Ci-dessus le Livret musical de la White Star Line

Roger Bricoux, le plus jeune membre de l’orchestre du Titanic

Pour terminer cet article, nous parlerons du violoncelliste bourguignon Roger Bricoux, le seul musicien français à bord, et plus jeune membre de l’orchestre.

Né le 1erjuin 1891 à Cosne-sur-Loire, dans la Nièvre, il passe son enfance à Monaco où son père, Léon, était premier cor dans l’orchestre du Prince Charles III. De 1906 à 1909, il suit des études au conservatoire de Bologne en Italie où il obtient le 1er prix de violoncelle. Il est ensuite admis au Conservatoire de Paris de 1909 à 1910. En 1910, il rejoint l’orchestre du Grand Central Hotel à Leeds (Angleterre). À la fin de 1911, il revient à Lille, pour jouer dans les orchestres des grands hôtels. Le 30 décembre 1911, ayant des problèmes d’argent (son père est malade), il décide de repartir pour l’Angleterre.

Embauché par la C.W. & F. N. Black, une entreprise spécialisée dans le recrutement des musiciens à bord des paquebots, il joue en février 1912, sur le Carpathia.

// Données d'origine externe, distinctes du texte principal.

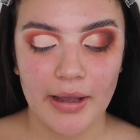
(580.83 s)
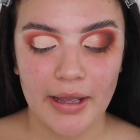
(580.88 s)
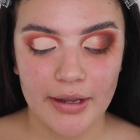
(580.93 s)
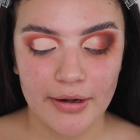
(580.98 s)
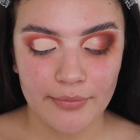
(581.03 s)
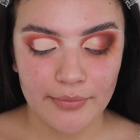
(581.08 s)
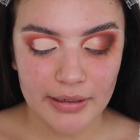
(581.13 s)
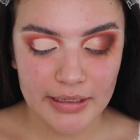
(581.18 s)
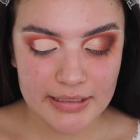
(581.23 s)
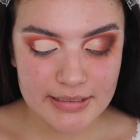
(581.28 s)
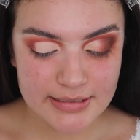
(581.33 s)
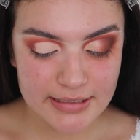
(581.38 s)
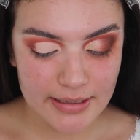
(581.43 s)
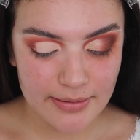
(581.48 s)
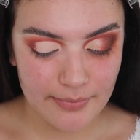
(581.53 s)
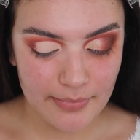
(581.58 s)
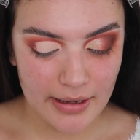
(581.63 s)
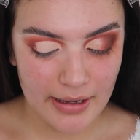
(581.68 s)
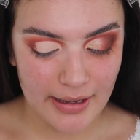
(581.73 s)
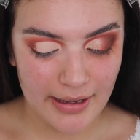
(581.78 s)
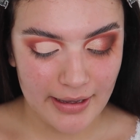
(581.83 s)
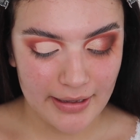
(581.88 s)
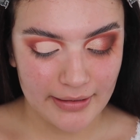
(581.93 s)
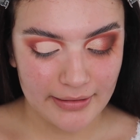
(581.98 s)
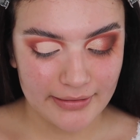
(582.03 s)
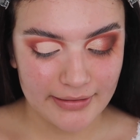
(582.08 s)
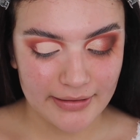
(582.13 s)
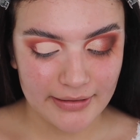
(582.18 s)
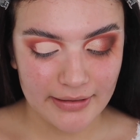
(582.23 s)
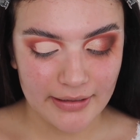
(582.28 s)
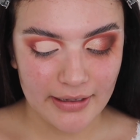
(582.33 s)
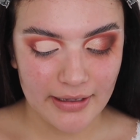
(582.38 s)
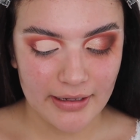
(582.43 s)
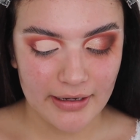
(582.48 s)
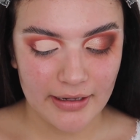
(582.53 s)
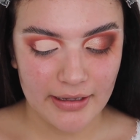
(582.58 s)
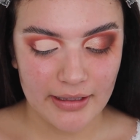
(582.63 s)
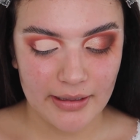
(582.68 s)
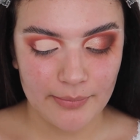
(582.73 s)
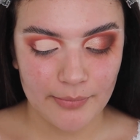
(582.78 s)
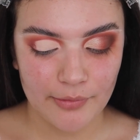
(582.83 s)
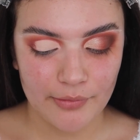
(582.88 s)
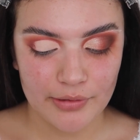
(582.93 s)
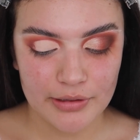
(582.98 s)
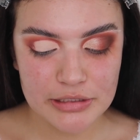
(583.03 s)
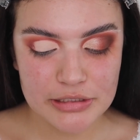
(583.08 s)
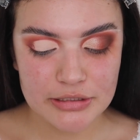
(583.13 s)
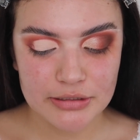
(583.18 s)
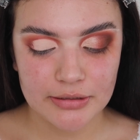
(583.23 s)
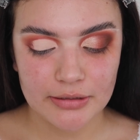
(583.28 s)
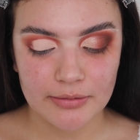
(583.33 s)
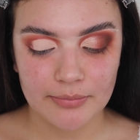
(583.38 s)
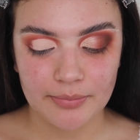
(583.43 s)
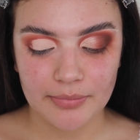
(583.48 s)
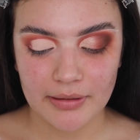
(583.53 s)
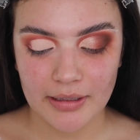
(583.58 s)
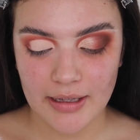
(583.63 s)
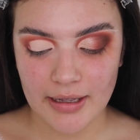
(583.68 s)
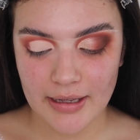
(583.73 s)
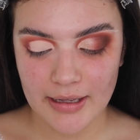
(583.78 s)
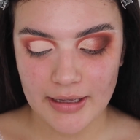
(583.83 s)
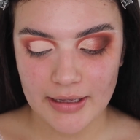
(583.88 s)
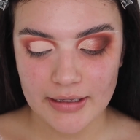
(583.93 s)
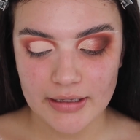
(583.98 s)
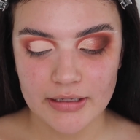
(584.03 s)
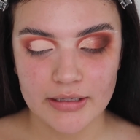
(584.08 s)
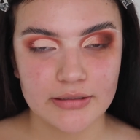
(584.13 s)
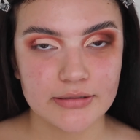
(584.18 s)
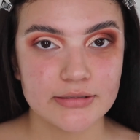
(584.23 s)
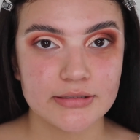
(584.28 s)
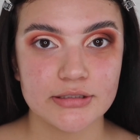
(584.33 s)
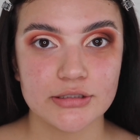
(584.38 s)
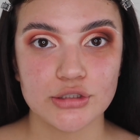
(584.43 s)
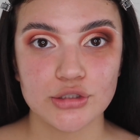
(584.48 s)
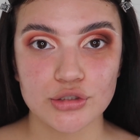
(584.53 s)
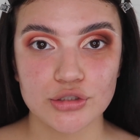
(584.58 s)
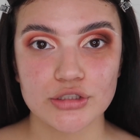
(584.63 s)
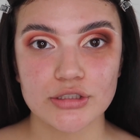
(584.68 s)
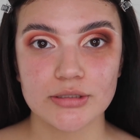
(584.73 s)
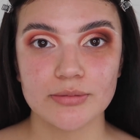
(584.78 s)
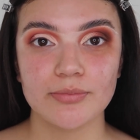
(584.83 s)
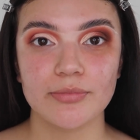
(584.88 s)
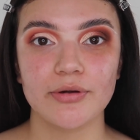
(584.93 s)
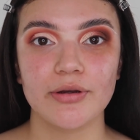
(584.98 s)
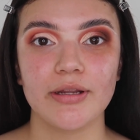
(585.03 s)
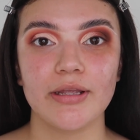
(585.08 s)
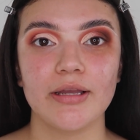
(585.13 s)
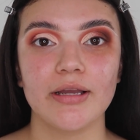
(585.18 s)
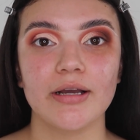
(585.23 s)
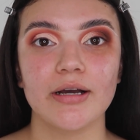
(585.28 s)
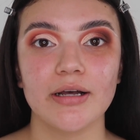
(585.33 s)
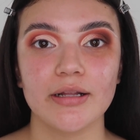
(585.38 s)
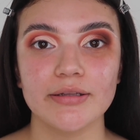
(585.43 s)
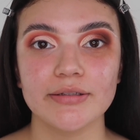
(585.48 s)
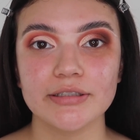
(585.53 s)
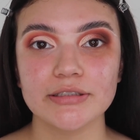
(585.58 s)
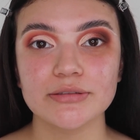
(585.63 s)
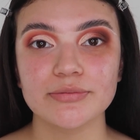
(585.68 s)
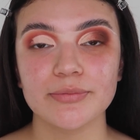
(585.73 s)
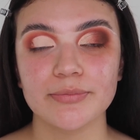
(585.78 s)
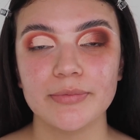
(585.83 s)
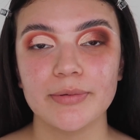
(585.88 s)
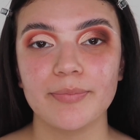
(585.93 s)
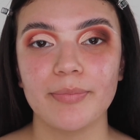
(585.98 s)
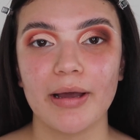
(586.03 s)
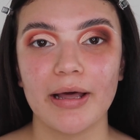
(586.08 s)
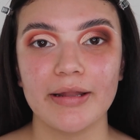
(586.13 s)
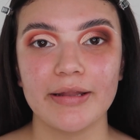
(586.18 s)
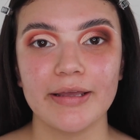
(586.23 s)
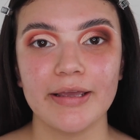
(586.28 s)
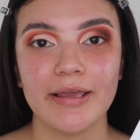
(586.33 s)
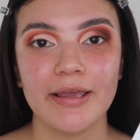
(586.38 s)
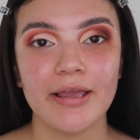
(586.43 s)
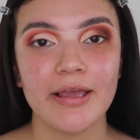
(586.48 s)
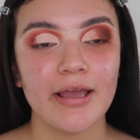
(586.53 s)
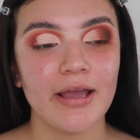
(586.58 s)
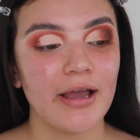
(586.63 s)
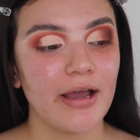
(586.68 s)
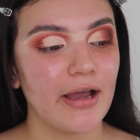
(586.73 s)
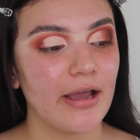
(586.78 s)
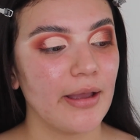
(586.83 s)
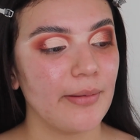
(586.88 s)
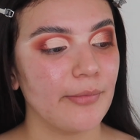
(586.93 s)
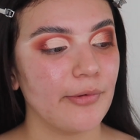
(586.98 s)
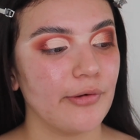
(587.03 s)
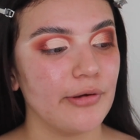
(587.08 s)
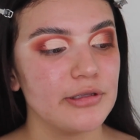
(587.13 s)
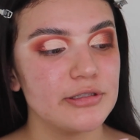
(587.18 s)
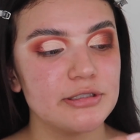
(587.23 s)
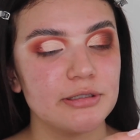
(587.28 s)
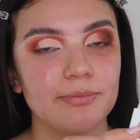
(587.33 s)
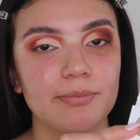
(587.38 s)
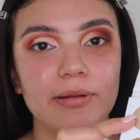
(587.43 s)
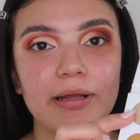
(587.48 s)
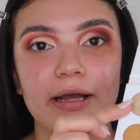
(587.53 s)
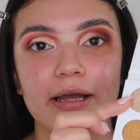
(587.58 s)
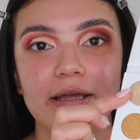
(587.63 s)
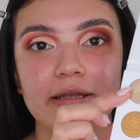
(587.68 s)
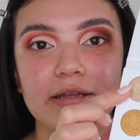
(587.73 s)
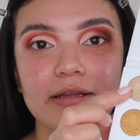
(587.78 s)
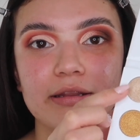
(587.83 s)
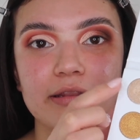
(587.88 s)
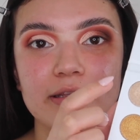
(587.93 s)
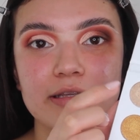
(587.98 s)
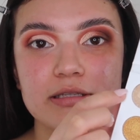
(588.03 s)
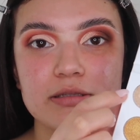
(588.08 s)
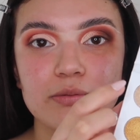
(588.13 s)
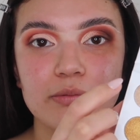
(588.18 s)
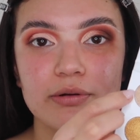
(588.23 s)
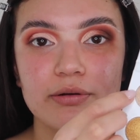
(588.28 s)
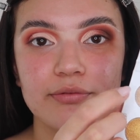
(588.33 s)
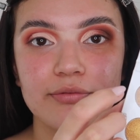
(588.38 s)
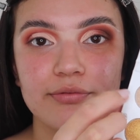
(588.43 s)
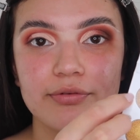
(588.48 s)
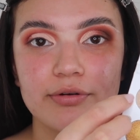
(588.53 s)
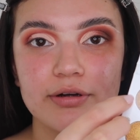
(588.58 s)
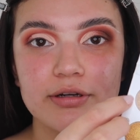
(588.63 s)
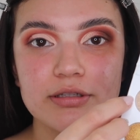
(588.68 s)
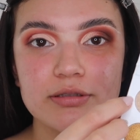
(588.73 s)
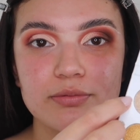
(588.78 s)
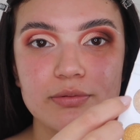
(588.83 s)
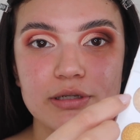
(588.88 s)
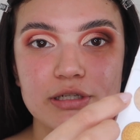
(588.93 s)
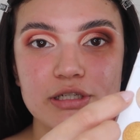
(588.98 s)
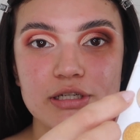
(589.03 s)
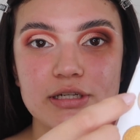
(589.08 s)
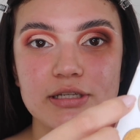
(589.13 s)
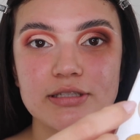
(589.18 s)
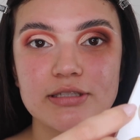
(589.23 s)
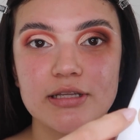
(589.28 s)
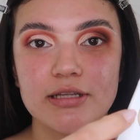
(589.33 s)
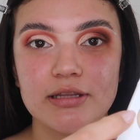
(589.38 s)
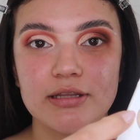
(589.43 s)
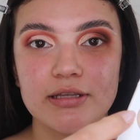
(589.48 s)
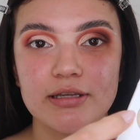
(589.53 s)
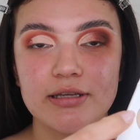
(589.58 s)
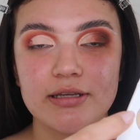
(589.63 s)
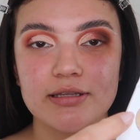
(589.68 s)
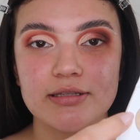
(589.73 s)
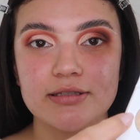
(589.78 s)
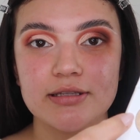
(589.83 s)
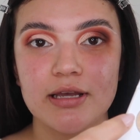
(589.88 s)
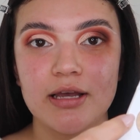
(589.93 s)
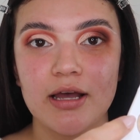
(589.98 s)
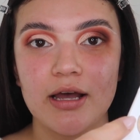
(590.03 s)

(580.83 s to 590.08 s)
I already set my eyelid and I am going to apply two shimmery colors from the palette. I am going to apply this one first, which is this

Roger Bricoux, violoncelliste français du RMS-Titanic

Retenu ensuite pour faire partie du trio lors du voyage inaugural du Titanic, le jeune musicien quitte New York à bord du Mauretania, débarque à Liverpool, prend le train pour Southampton, et embarque sur le Titanic.

Il a 20 ans lorsqu’il embarque sur le Titanic, et jouera exclusivement sur le pont A, dans la salle de réception, à l’extérieur du Café Parisien et du restaurant À la Carte, accompagné d’un pianiste et d’un violoniste. Le corps de Roger Bricoux n’a jamais été retrouvé. Sa mort n’ayant pas été signalée à l’état-civil, il sera même mobilisé le 1er octobre 1912, et déclaré « déserteur » en 1913 par l’armée française.

Le 1er février 1917, un certificat fait officiellement état de son décès.